[DIRECTIONS] Find the line with "[0:02.00-0:03.00]" in the listing below. Write it out exactly, along with every later line up to the final one.
----------------
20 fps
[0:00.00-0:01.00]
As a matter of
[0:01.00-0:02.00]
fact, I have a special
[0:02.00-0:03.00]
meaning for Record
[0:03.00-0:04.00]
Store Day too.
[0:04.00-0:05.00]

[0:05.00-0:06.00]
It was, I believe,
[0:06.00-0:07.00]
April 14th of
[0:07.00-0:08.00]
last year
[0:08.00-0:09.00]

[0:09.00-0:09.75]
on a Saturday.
----------------
[RESULT FOR THIS TASK]
[0:02.00-0:03.00]
meaning for Record
[0:03.00-0:04.00]
Store Day too.
[0:04.00-0:05.00]

[0:05.00-0:06.00]
It was, I believe,
[0:06.00-0:07.00]
April 14th of
[0:07.00-0:08.00]
last year
[0:08.00-0:09.00]

[0:09.00-0:09.75]
on a Saturday.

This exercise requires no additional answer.